=== TASK TO CARRY OUT ===
Your copy should begin at the line containing "[00:11:37.94 to 00:11:38.84]" and end at the last line of the records below, matching each line exactly and leaving out pictures.

MATERIALS PROVIDED START

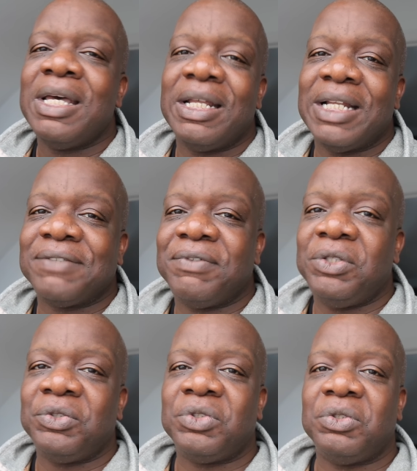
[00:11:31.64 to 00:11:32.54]
and that's for
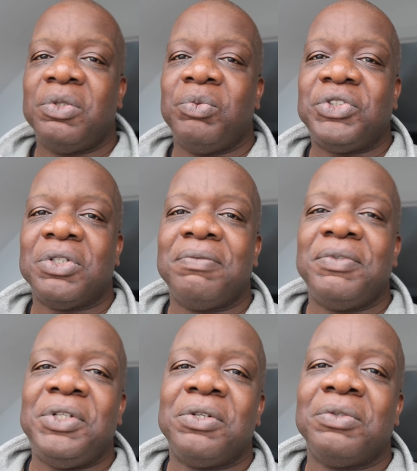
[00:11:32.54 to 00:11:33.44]
you to resolve
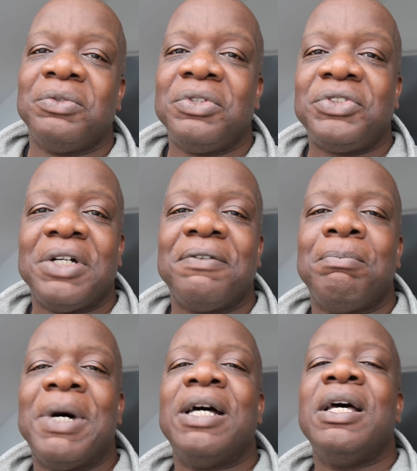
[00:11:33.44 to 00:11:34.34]
in your own self.
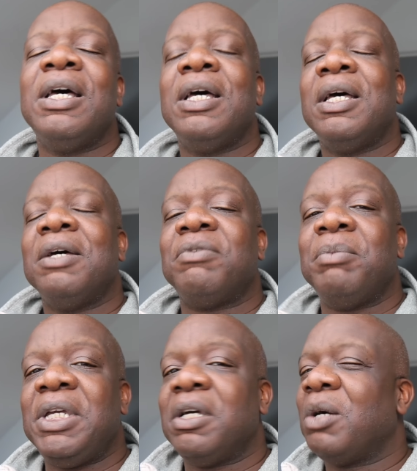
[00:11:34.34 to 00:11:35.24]
But for
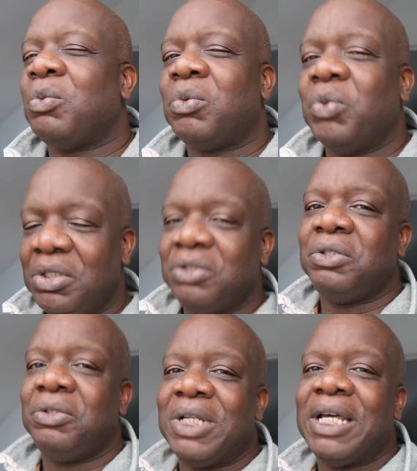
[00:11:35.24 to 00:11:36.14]
me, I wouldn't
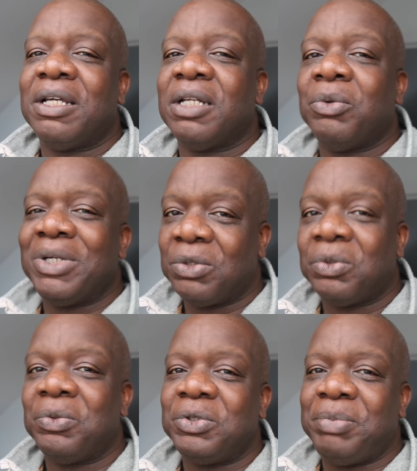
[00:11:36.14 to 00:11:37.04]
do that, and I would
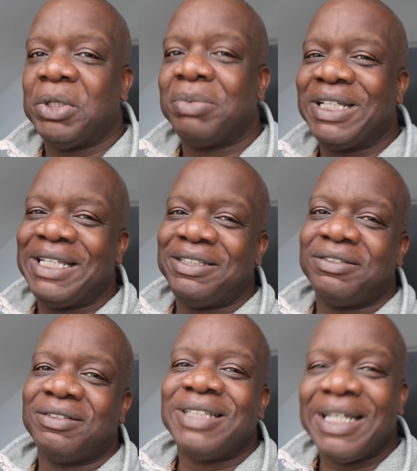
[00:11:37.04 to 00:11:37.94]
always be obligated
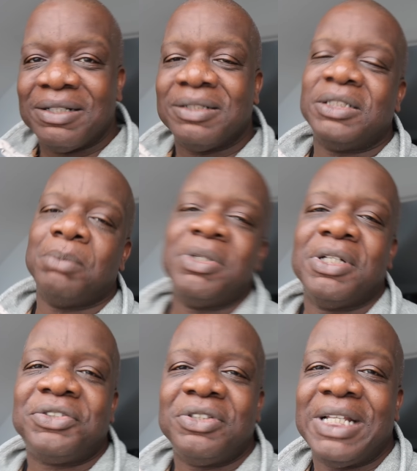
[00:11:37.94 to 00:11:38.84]
to tell the
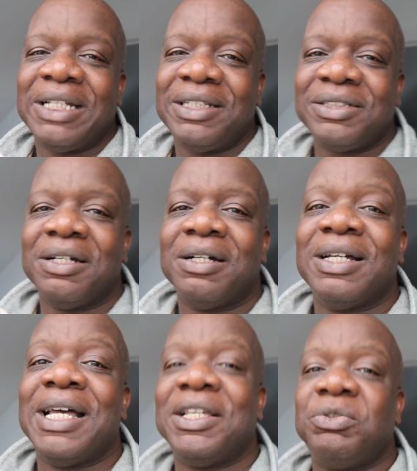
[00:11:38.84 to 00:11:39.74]
person that this car
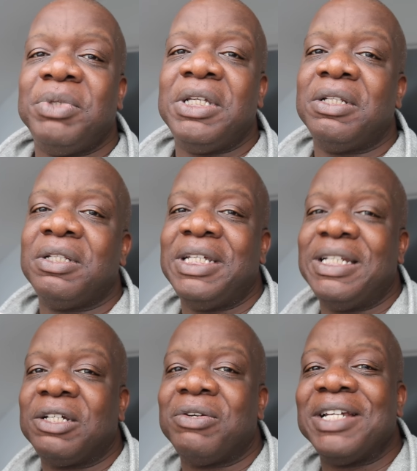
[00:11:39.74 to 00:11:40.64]
has been in
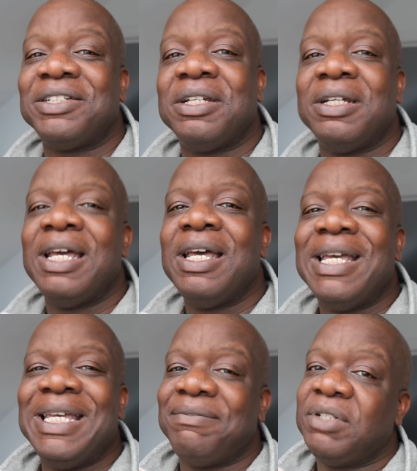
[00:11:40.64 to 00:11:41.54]
a crash,
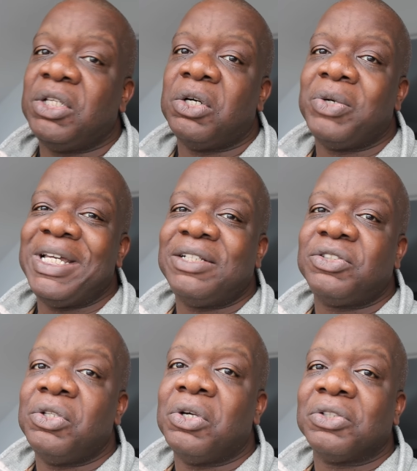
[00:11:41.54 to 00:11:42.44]
even though
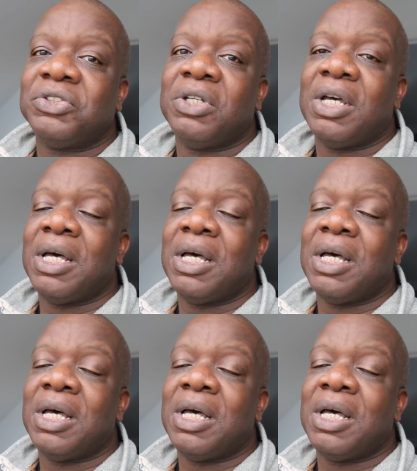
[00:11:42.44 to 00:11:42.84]
it's not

MATERIALS PROVIDED END

=== WRITTEN ANSWER ===
[00:11:37.94 to 00:11:38.84]
to tell the
[00:11:38.84 to 00:11:39.74]
person that this car
[00:11:39.74 to 00:11:40.64]
has been in
[00:11:40.64 to 00:11:41.54]
a crash,
[00:11:41.54 to 00:11:42.44]
even though
[00:11:42.44 to 00:11:42.84]
it's not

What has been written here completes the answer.